Les grandes batailles spirituelles qui sont la note dominante de nos jours,
du succès desquelles pourrait dépendre pour longtemps la physionomie morale de
l’humanité, exigent des résolutions nettes et des champions décidés. Une claire
vision et ferme résolution sont inséparables lorsqu’on doit mettre en pratique
les normes éternelles données par Dieu à la créature.
L’Église du Christ est la maîtresse compétente et irremplaçable de ces normes.
Son rayon d’action s’étend à tous les confins du monde, sans exclure aucune
race, ni dépendre d’aucune forme de gouvernement.
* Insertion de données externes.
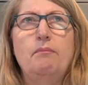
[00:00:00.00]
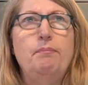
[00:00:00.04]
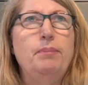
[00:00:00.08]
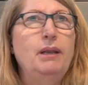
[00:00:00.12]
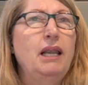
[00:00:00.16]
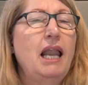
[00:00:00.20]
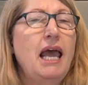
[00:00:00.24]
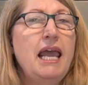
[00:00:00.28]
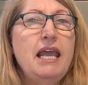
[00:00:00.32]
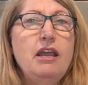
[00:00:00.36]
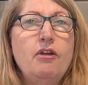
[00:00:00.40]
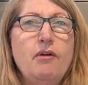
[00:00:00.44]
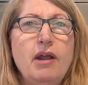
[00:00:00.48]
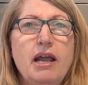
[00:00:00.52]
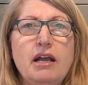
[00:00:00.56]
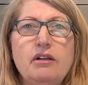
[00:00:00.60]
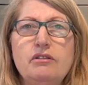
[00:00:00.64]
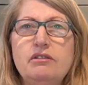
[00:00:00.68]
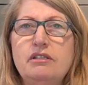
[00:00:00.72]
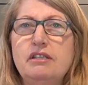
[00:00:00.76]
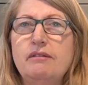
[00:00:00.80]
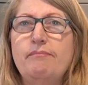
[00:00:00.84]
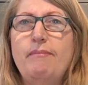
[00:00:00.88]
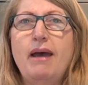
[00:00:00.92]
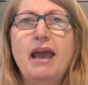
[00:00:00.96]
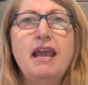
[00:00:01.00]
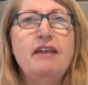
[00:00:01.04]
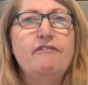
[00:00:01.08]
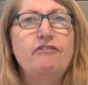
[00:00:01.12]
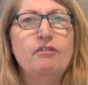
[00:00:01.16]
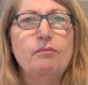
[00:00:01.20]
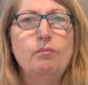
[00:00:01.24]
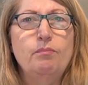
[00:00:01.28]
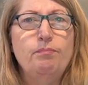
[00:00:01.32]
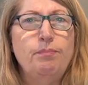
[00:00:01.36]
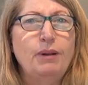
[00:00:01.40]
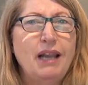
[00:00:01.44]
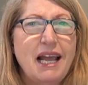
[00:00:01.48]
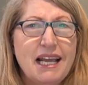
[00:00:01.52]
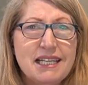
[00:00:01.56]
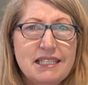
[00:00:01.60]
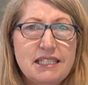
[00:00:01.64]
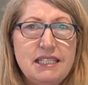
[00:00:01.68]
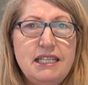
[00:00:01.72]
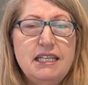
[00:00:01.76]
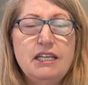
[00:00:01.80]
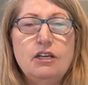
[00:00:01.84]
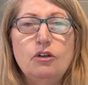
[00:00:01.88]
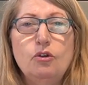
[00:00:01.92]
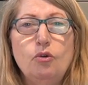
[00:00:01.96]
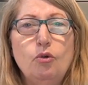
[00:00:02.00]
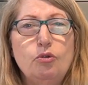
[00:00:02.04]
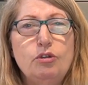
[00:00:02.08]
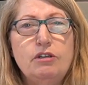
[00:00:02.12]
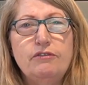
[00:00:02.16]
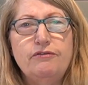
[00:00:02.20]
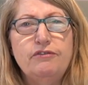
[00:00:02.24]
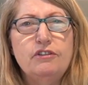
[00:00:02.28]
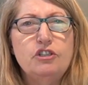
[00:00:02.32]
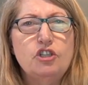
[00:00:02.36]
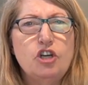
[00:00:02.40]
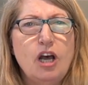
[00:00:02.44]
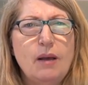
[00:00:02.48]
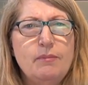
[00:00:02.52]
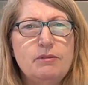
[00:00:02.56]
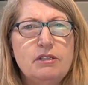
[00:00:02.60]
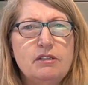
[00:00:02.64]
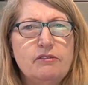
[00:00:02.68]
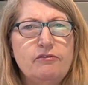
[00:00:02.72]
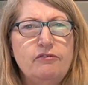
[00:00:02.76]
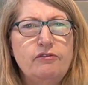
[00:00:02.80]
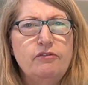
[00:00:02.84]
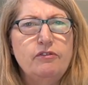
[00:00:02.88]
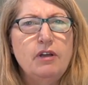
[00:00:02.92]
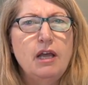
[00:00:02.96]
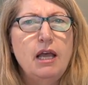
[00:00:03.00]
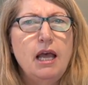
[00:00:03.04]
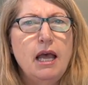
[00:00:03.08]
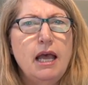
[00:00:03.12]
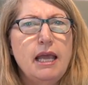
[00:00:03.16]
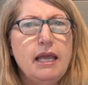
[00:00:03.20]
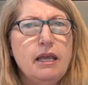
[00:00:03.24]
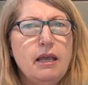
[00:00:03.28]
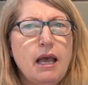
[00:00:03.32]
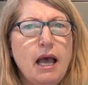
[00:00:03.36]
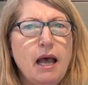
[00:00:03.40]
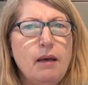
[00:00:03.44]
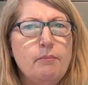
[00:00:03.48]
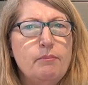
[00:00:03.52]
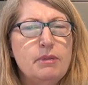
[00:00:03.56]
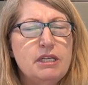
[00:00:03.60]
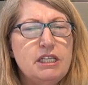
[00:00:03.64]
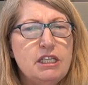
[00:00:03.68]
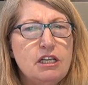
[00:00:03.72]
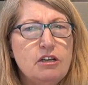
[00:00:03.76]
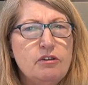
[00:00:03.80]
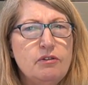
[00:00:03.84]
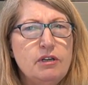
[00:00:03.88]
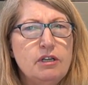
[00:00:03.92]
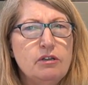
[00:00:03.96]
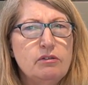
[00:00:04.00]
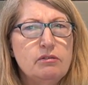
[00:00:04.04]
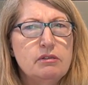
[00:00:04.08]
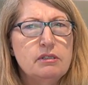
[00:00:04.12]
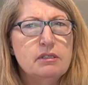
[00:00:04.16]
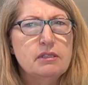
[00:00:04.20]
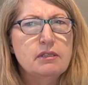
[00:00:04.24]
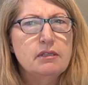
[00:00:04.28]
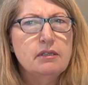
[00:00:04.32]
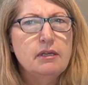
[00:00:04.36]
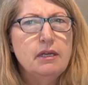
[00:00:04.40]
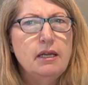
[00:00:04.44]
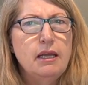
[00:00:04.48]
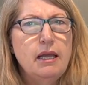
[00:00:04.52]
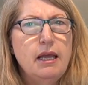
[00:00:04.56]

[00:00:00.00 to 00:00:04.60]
Playgrounds are made from plastic and all different types of materials.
Mais le fait qu’elle puisse
faire son office avec fécondité et profondeur, que cet office soit plus ou moins
efficace, même dans la vie sociale et publique, et qu’elle puisse produire l’abondance
de fruits pacifiques qui sont le résultat de cette éducation, dépend
substantiellement du degré de liberté et de possibilité d’action que chaque État
et chaque forme de gouvernement accorde à son activité. À cause de cela, pour que l’Église puisse étendre ses activités de manière à répondre aux nécessités
présentes et futures, il lui faut certaines conditions indispensables, telles
que la liberté de mouvement dans le champ de l’éducation de la jeunesse, la possibilité d’user des moyens nécessaires pour la formation d’un clergé capable
de pourvoir aux nécessités spirituelles des fidèles avec son large et franc
apostolat, et enfin ces conditions matérielles et spirituelles qui favorisent la
protection de la famille chrétienne, ainsi que l’éducation progressive et le
perfectionnement d’une élite laïque qui, dans les rangs de l’Action
catholique,
apprenne à valoriser – en pacifique collaboration avec tous les autres
concitoyens et pour le vrai bien et le progrès ordonné de son peuple – les
grandes vérités et les valeurs vitales de la sainte foi.
Nos fidèles et chers fils de cette île des Antilles que Christophe Colomb
honora du nom symbolique de « Hispaniola », apprendront avec une joie profonde que
le contact vivant entre leur chère patrie et le Père de la chrétienté a été
renforcé à présent par cet acte solennel. Et par les paroles de votre Excellence,
ils arriveront à connaître qu’ils ont ici, dans ce Siège de Pierre, un grand
protecteur attentif à leurs désirs et à leurs espérances, toujours disposé à
favoriser et à promouvoir tout ce qui sera possible et souhaitable pour le
mutuel intérêt de l’Église et de l’État.
Dans ces sentiments, Nous prions Votre Excellence de transmettre à Monsieur
le Président de la République qui récemment a voulu contribuer d’une manière
très généreuse à la construction d’un nouveau séminaire, aux membres du gouvernement et à tout le cher peuple dominicain l’expression de Notre
paternelle bienveillance, cependant que Nous implorons pour tous, les meilleures,
les plus choisies et les plus abondantes grâces du Ciel.
* Documents Pontificaux 1948, p.20-23.